* **Problem**: If an entry includes an image, drop the image and copy the rest verbatim.

* **Entries provided**:
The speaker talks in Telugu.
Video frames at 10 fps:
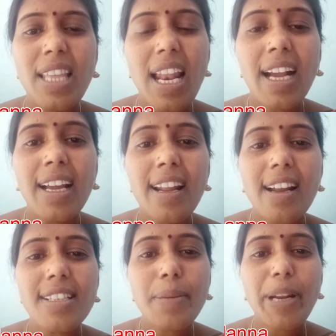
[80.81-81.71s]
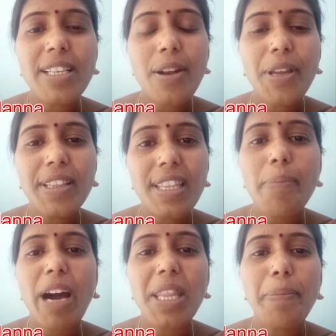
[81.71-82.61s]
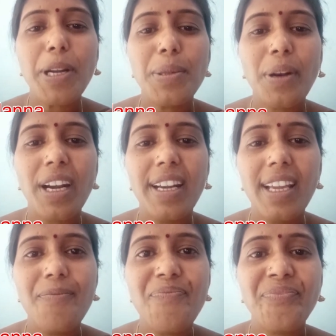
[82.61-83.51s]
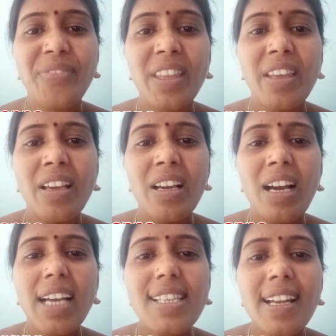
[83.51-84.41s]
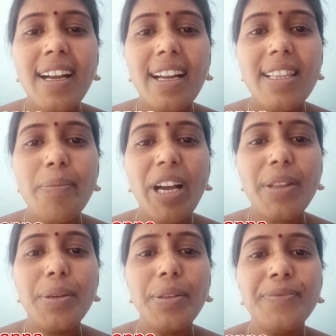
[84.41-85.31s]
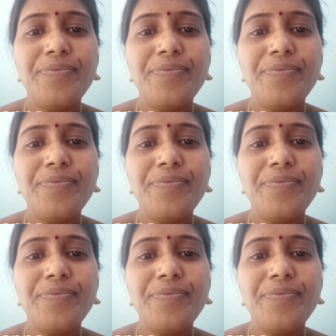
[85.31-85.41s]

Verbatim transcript: తెలంగాణ రాష్ట్ర ప్రజలు ఎంత బాధపడుతుండ్రంటే అసలు నాకు అర్థం కాదు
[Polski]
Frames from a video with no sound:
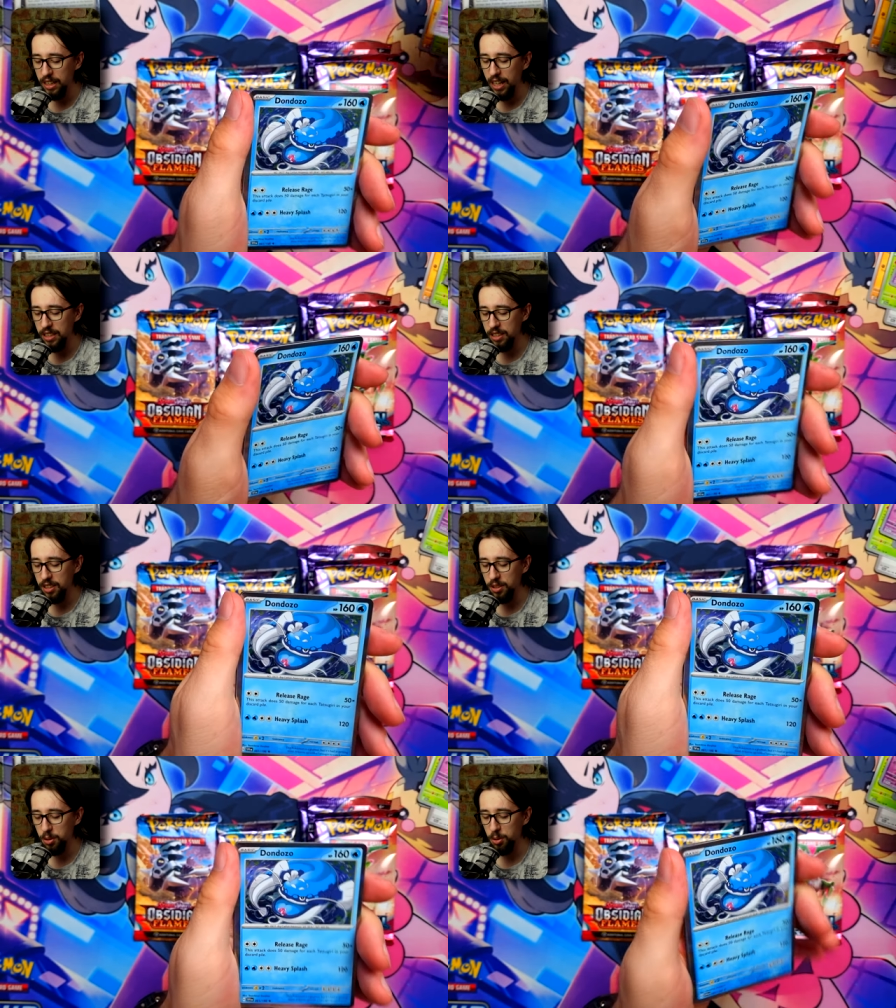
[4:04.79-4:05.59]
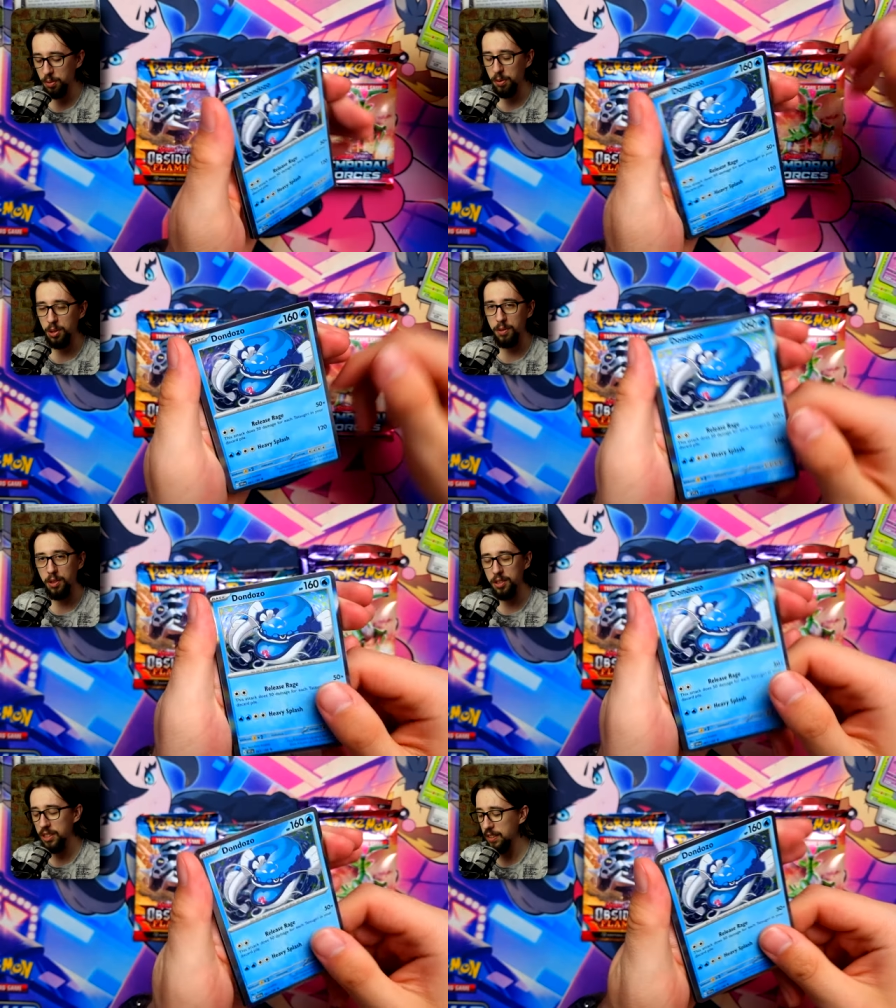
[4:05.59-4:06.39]
chętnie sobie coś otworzę w
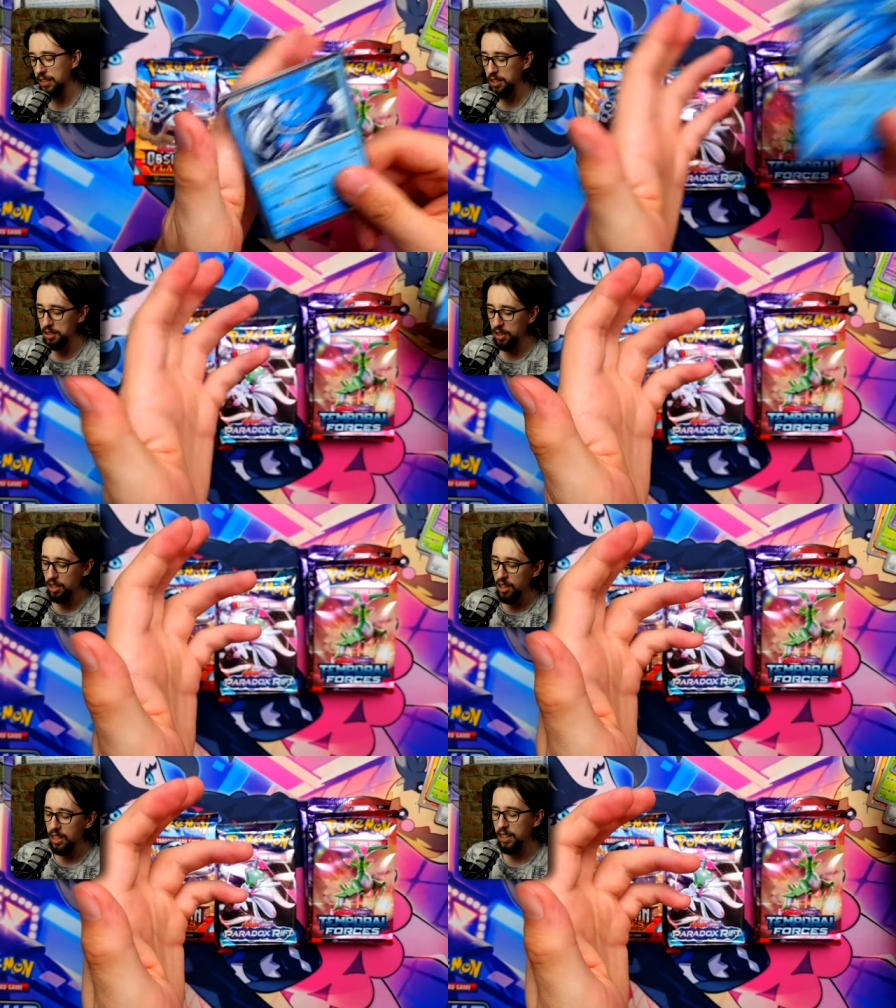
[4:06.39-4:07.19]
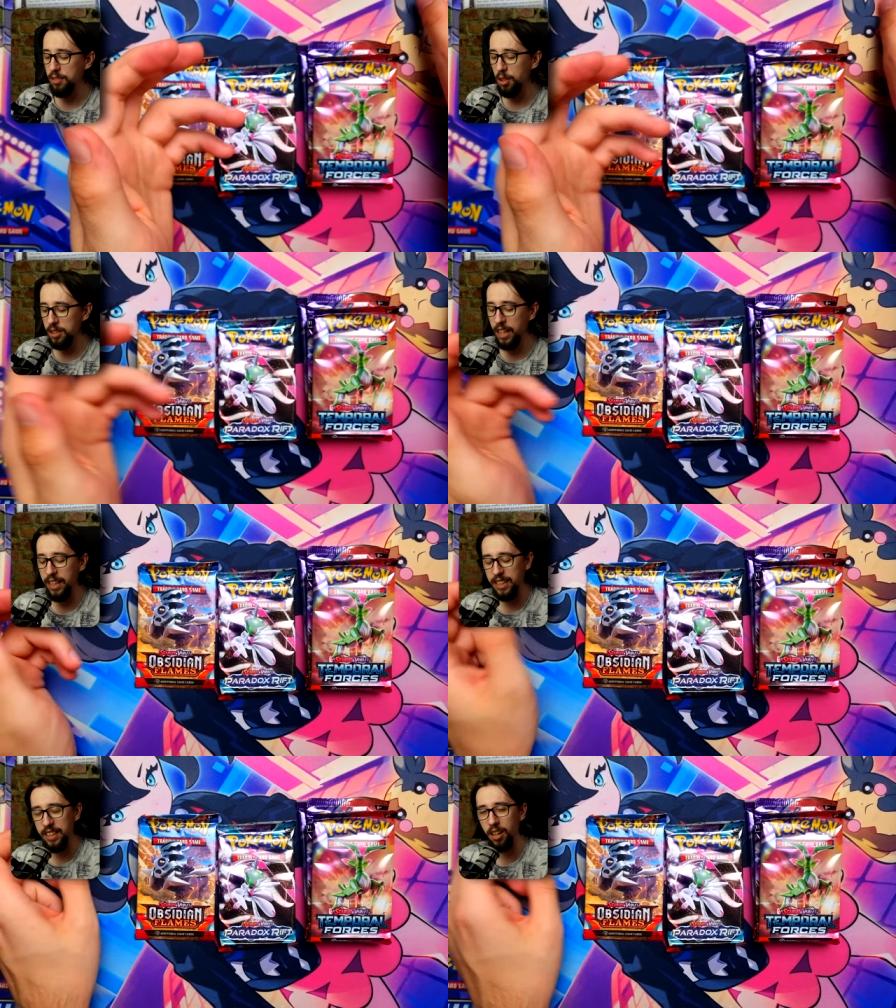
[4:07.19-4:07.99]
drodze i wiecie co, w drodze
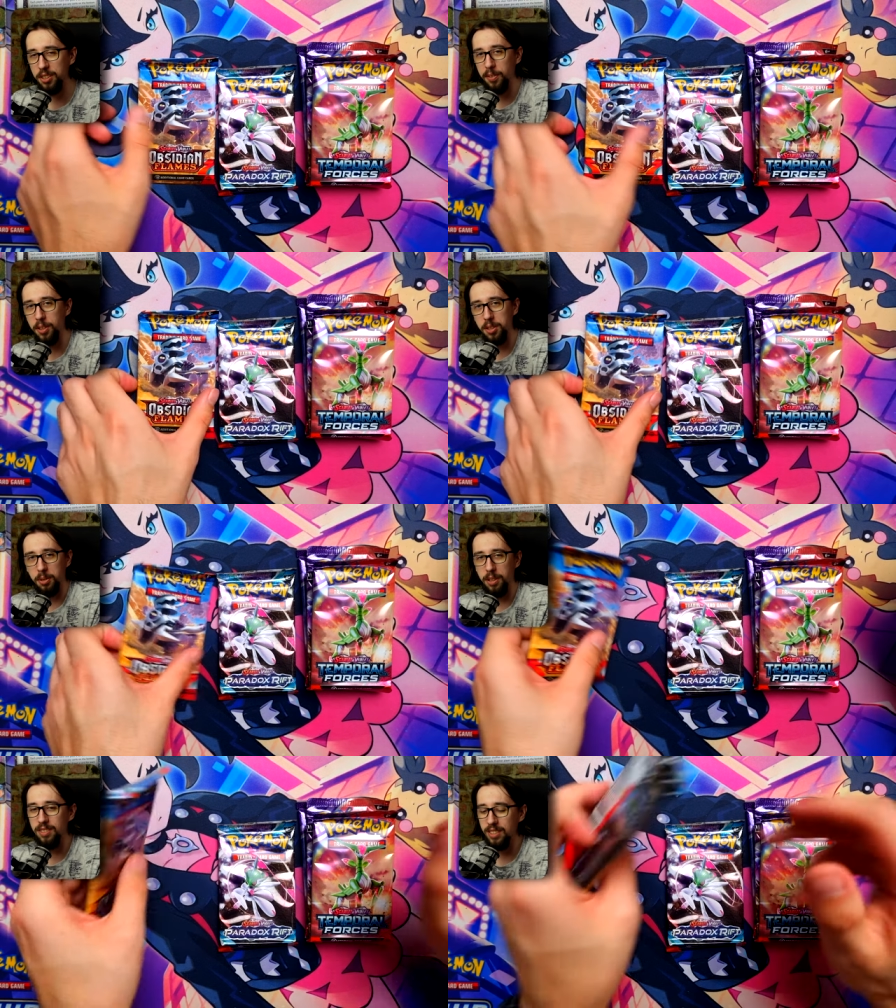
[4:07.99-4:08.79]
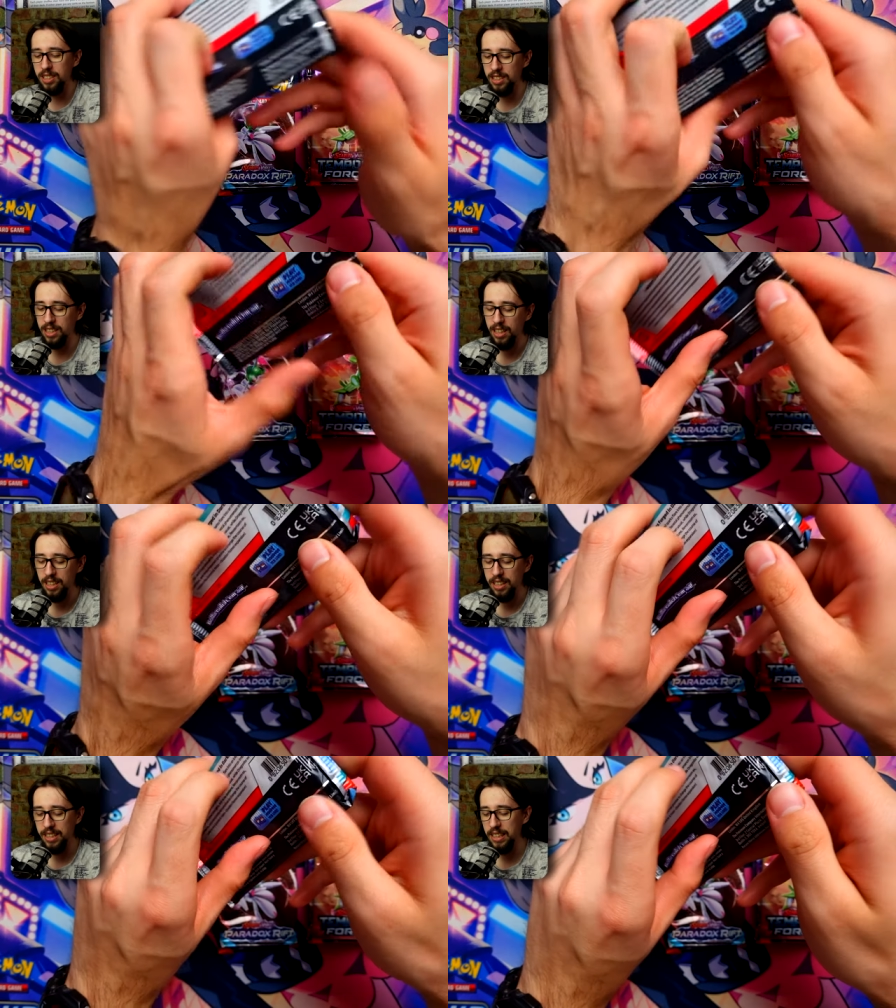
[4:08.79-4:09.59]
ich nie otworzyłem, więc
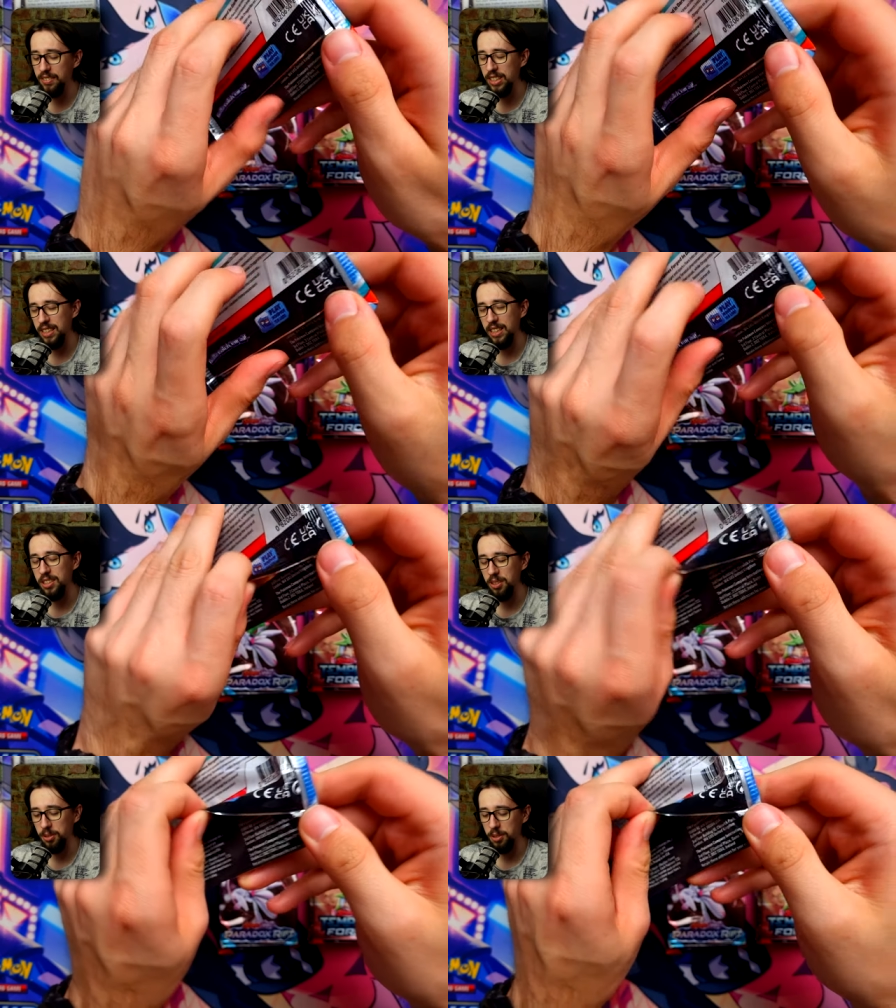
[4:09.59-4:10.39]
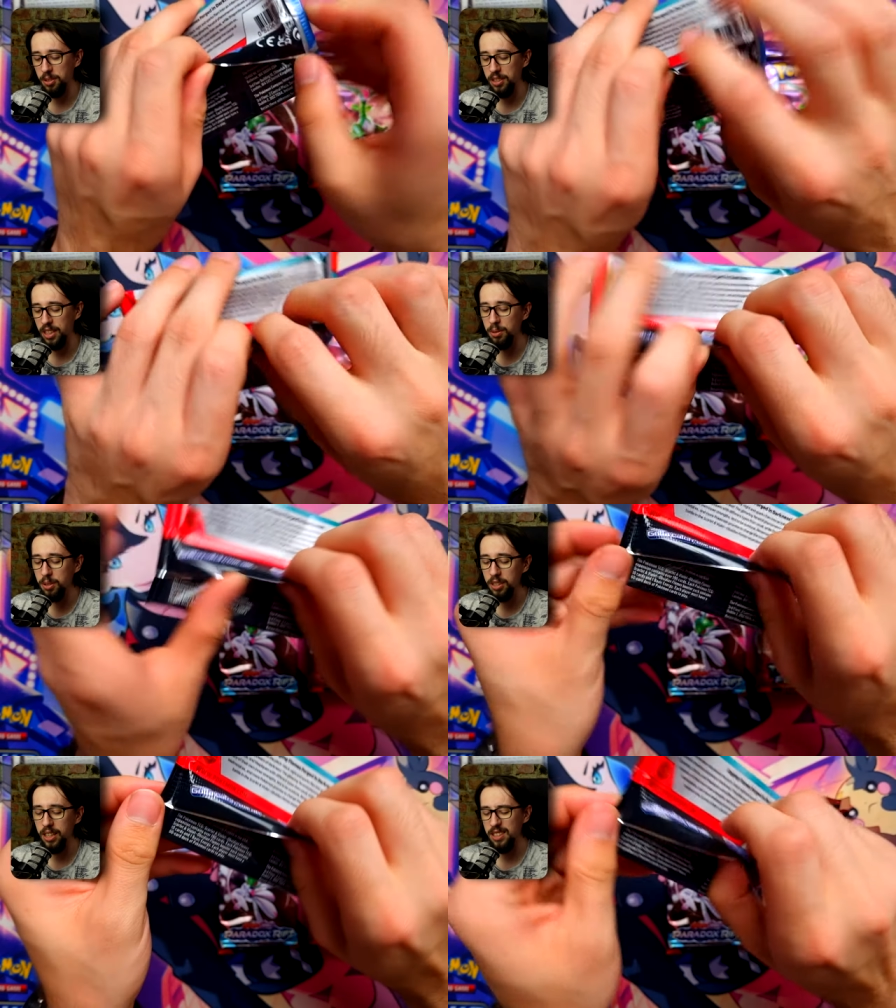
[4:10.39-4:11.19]
e, w zasadzie to zostały
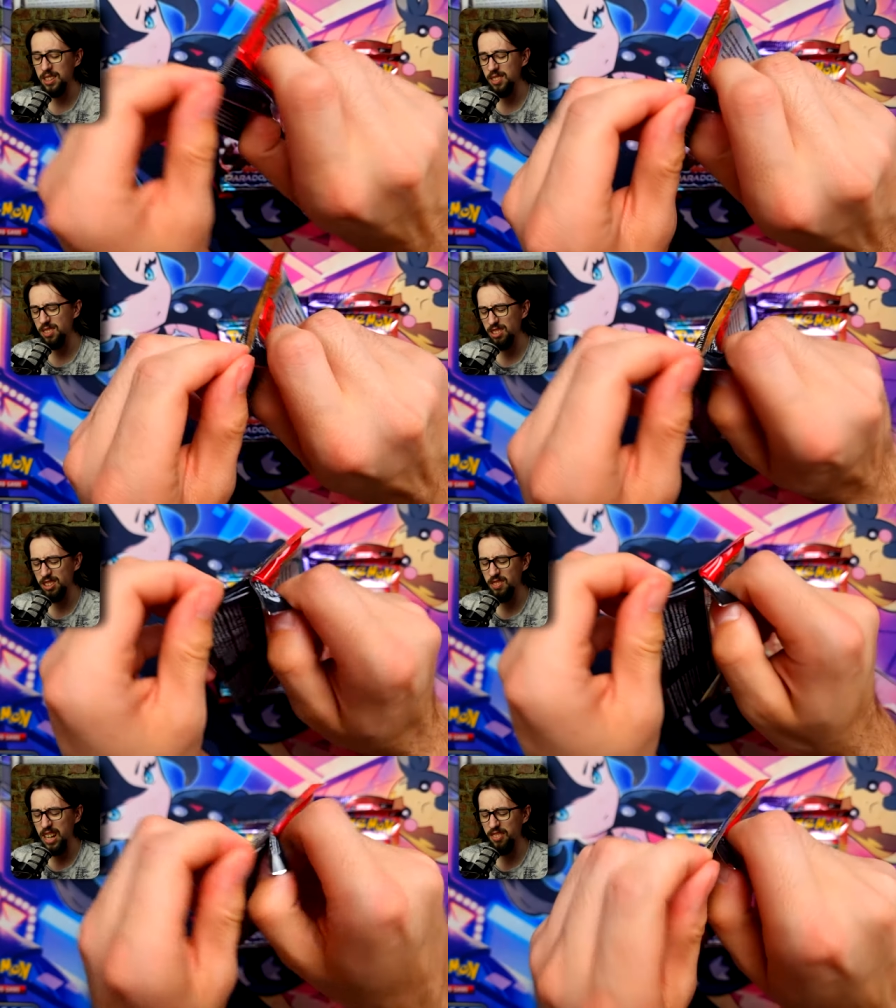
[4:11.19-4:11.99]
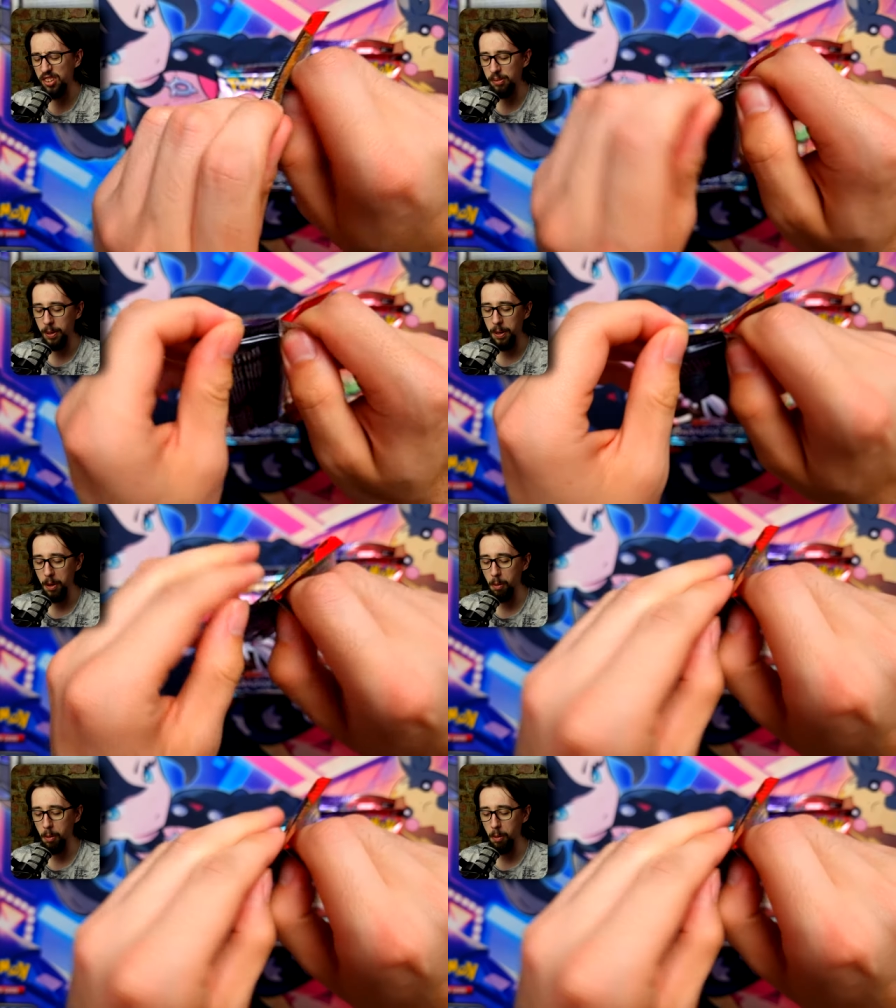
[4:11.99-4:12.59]
do teraz i stwierdziłem, a wezmę je na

* **Output for this exercise**:
The speaker talks in Telugu.
Video frames at 10 fps:
[80.81-81.71s]
[81.71-82.61s]
[82.61-83.51s]
[83.51-84.41s]
[84.41-85.31s]
[85.31-85.41s]

Verbatim transcript: తెలంగాణ రాష్ట్ర ప్రజలు ఎంత బాధపడుతుండ్రంటే అసలు నాకు అర్థం కాదు
[Polski]
Frames from a video with no sound:
[4:04.79-4:05.59]
[4:05.59-4:06.39]
chętnie sobie coś otworzę w
[4:06.39-4:07.19]
[4:07.19-4:07.99]
drodze i wiecie co, w drodze
[4:07.99-4:08.79]
[4:08.79-4:09.59]
ich nie otworzyłem, więc
[4:09.59-4:10.39]
[4:10.39-4:11.19]
e, w zasadzie to zostały
[4:11.19-4:11.99]
[4:11.99-4:12.59]
do teraz i stwierdziłem, a wezmę je na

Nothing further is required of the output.